▸ THE INPUT
- - -

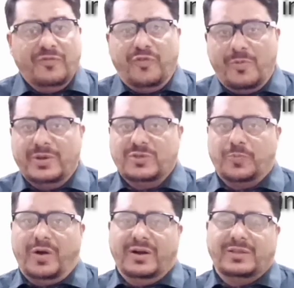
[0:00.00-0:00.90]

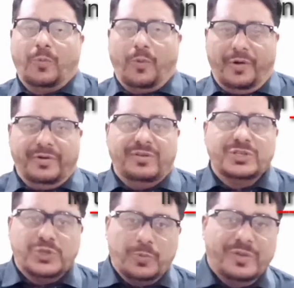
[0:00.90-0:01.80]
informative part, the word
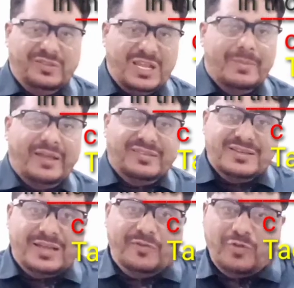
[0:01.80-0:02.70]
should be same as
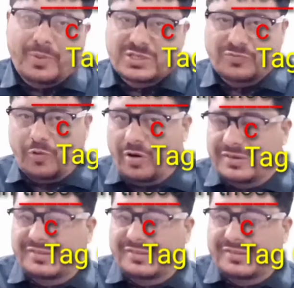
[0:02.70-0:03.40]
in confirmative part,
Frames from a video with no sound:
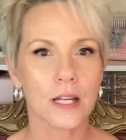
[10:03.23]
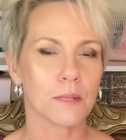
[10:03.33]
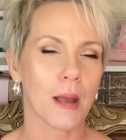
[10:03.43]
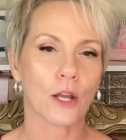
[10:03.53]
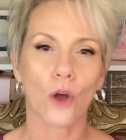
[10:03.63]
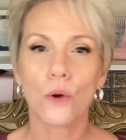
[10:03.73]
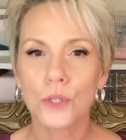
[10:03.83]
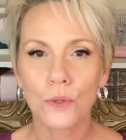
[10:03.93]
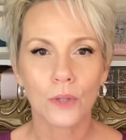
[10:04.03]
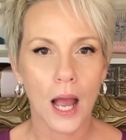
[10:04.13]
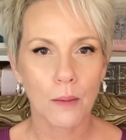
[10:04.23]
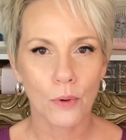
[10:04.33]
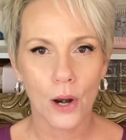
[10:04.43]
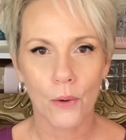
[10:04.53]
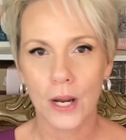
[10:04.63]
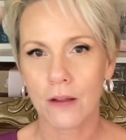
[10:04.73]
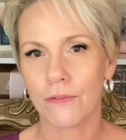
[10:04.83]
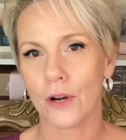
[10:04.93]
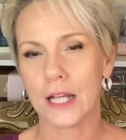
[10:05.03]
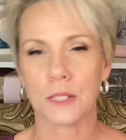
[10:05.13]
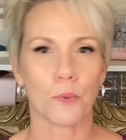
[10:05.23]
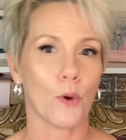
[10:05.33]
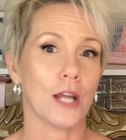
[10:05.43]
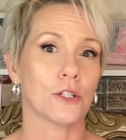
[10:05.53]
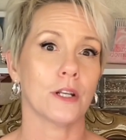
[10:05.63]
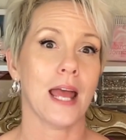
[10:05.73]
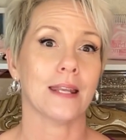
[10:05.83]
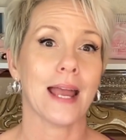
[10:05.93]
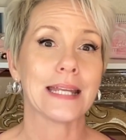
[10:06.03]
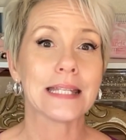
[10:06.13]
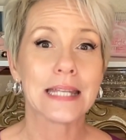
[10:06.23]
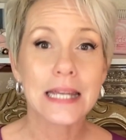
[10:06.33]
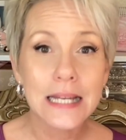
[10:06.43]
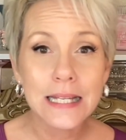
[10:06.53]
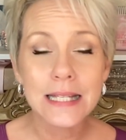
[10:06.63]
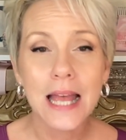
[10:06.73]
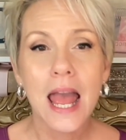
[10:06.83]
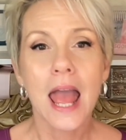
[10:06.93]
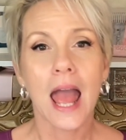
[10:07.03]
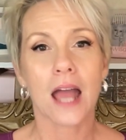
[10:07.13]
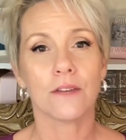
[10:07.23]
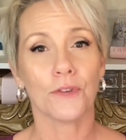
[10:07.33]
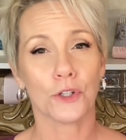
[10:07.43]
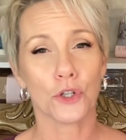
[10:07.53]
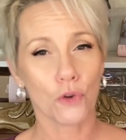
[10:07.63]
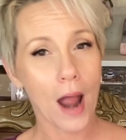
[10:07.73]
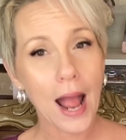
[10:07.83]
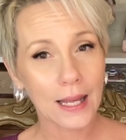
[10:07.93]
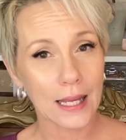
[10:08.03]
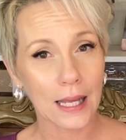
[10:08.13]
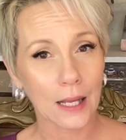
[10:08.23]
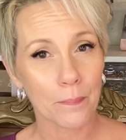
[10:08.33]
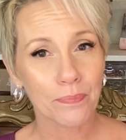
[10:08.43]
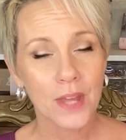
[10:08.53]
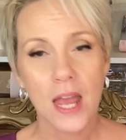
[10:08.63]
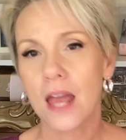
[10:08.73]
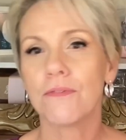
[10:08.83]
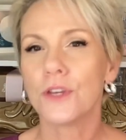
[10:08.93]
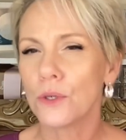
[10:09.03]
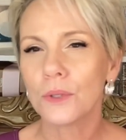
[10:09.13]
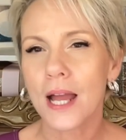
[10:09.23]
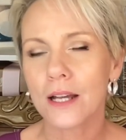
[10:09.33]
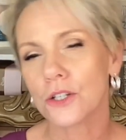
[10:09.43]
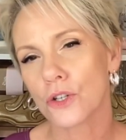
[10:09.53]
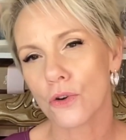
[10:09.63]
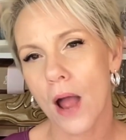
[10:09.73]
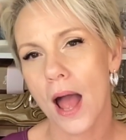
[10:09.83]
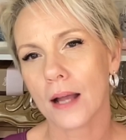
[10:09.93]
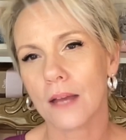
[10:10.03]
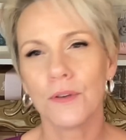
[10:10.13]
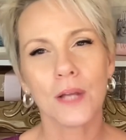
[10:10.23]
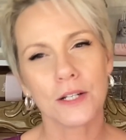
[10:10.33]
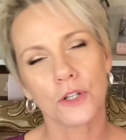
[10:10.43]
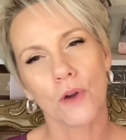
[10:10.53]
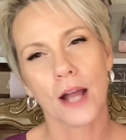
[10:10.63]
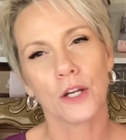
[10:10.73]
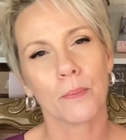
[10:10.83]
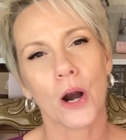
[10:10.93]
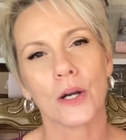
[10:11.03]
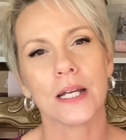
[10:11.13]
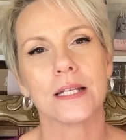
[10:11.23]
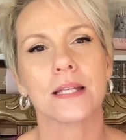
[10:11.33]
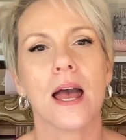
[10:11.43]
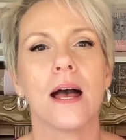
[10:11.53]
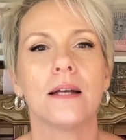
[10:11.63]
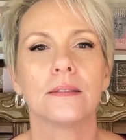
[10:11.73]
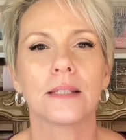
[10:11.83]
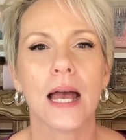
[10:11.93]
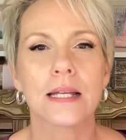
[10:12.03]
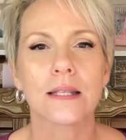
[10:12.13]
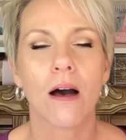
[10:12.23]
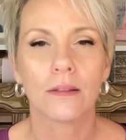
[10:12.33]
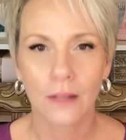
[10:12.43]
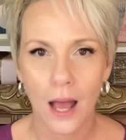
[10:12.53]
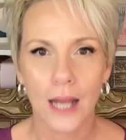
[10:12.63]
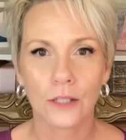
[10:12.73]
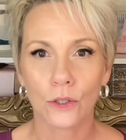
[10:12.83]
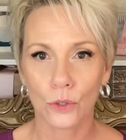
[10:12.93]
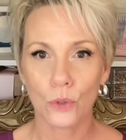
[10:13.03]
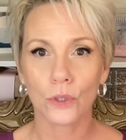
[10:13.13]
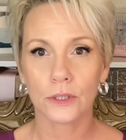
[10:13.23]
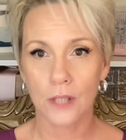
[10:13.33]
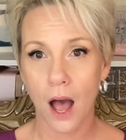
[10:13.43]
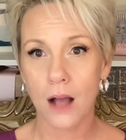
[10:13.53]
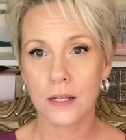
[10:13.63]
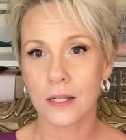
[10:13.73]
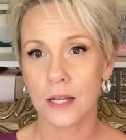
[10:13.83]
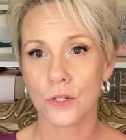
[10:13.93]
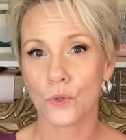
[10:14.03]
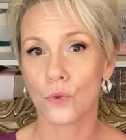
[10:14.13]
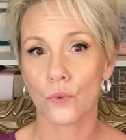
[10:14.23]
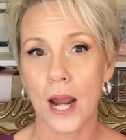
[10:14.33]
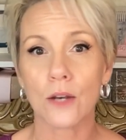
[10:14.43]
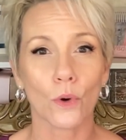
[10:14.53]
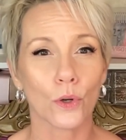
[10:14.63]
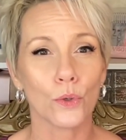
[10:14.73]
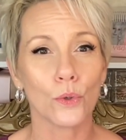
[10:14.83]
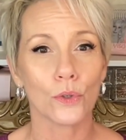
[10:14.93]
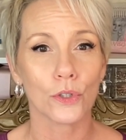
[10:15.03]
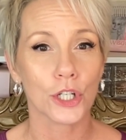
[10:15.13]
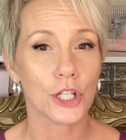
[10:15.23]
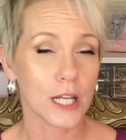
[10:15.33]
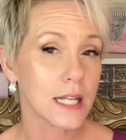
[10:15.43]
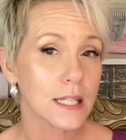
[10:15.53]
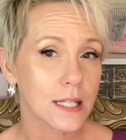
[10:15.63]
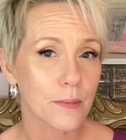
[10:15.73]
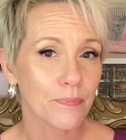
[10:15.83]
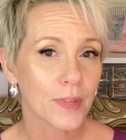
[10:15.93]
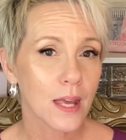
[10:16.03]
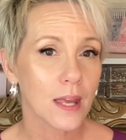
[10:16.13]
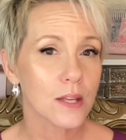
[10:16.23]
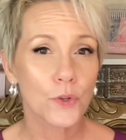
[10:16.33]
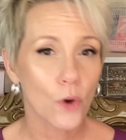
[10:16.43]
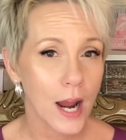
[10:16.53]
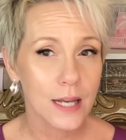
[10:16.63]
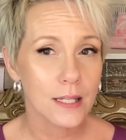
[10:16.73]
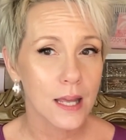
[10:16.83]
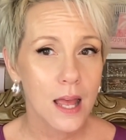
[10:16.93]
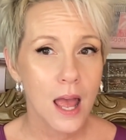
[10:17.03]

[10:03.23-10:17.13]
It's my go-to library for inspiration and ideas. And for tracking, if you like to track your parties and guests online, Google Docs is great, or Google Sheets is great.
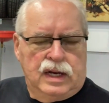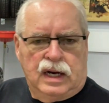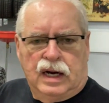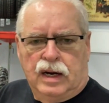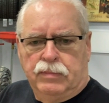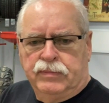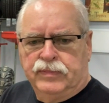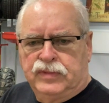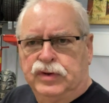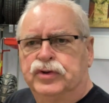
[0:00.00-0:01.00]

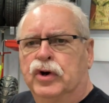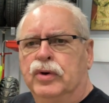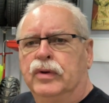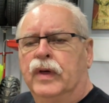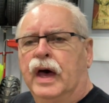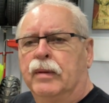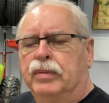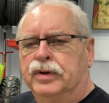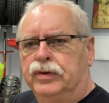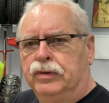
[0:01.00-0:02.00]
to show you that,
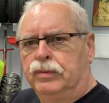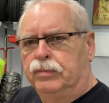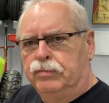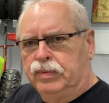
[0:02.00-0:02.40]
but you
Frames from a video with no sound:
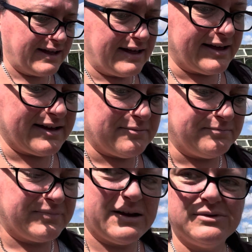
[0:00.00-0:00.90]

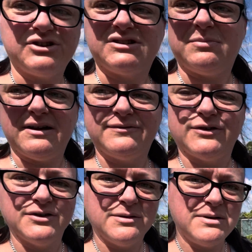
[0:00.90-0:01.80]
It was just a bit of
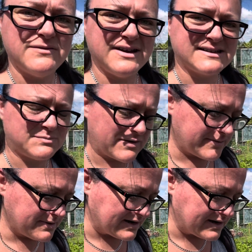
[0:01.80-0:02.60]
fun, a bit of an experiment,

- - -

▸ INSTRUCTIONS TO FOLLOW
Give back every record precisely as it stands, without the images.

▸ COMPLETED TASK
[0:00.00-0:00.90]

[0:00.90-0:01.80]
informative part, the word
[0:01.80-0:02.70]
should be same as
[0:02.70-0:03.40]
in confirmative part,
Frames from a video with no sound:
[10:03.23]
[10:03.33]
[10:03.43]
[10:03.53]
[10:03.63]
[10:03.73]
[10:03.83]
[10:03.93]
[10:04.03]
[10:04.13]
[10:04.23]
[10:04.33]
[10:04.43]
[10:04.53]
[10:04.63]
[10:04.73]
[10:04.83]
[10:04.93]
[10:05.03]
[10:05.13]
[10:05.23]
[10:05.33]
[10:05.43]
[10:05.53]
[10:05.63]
[10:05.73]
[10:05.83]
[10:05.93]
[10:06.03]
[10:06.13]
[10:06.23]
[10:06.33]
[10:06.43]
[10:06.53]
[10:06.63]
[10:06.73]
[10:06.83]
[10:06.93]
[10:07.03]
[10:07.13]
[10:07.23]
[10:07.33]
[10:07.43]
[10:07.53]
[10:07.63]
[10:07.73]
[10:07.83]
[10:07.93]
[10:08.03]
[10:08.13]
[10:08.23]
[10:08.33]
[10:08.43]
[10:08.53]
[10:08.63]
[10:08.73]
[10:08.83]
[10:08.93]
[10:09.03]
[10:09.13]
[10:09.23]
[10:09.33]
[10:09.43]
[10:09.53]
[10:09.63]
[10:09.73]
[10:09.83]
[10:09.93]
[10:10.03]
[10:10.13]
[10:10.23]
[10:10.33]
[10:10.43]
[10:10.53]
[10:10.63]
[10:10.73]
[10:10.83]
[10:10.93]
[10:11.03]
[10:11.13]
[10:11.23]
[10:11.33]
[10:11.43]
[10:11.53]
[10:11.63]
[10:11.73]
[10:11.83]
[10:11.93]
[10:12.03]
[10:12.13]
[10:12.23]
[10:12.33]
[10:12.43]
[10:12.53]
[10:12.63]
[10:12.73]
[10:12.83]
[10:12.93]
[10:13.03]
[10:13.13]
[10:13.23]
[10:13.33]
[10:13.43]
[10:13.53]
[10:13.63]
[10:13.73]
[10:13.83]
[10:13.93]
[10:14.03]
[10:14.13]
[10:14.23]
[10:14.33]
[10:14.43]
[10:14.53]
[10:14.63]
[10:14.73]
[10:14.83]
[10:14.93]
[10:15.03]
[10:15.13]
[10:15.23]
[10:15.33]
[10:15.43]
[10:15.53]
[10:15.63]
[10:15.73]
[10:15.83]
[10:15.93]
[10:16.03]
[10:16.13]
[10:16.23]
[10:16.33]
[10:16.43]
[10:16.53]
[10:16.63]
[10:16.73]
[10:16.83]
[10:16.93]
[10:17.03]

[10:03.23-10:17.13]
It's my go-to library for inspiration and ideas. And for tracking, if you like to track your parties and guests online, Google Docs is great, or Google Sheets is great.
[0:00.00-0:01.00]

[0:01.00-0:02.00]
to show you that,
[0:02.00-0:02.40]
but you
Frames from a video with no sound:
[0:00.00-0:00.90]

[0:00.90-0:01.80]
It was just a bit of
[0:01.80-0:02.60]
fun, a bit of an experiment,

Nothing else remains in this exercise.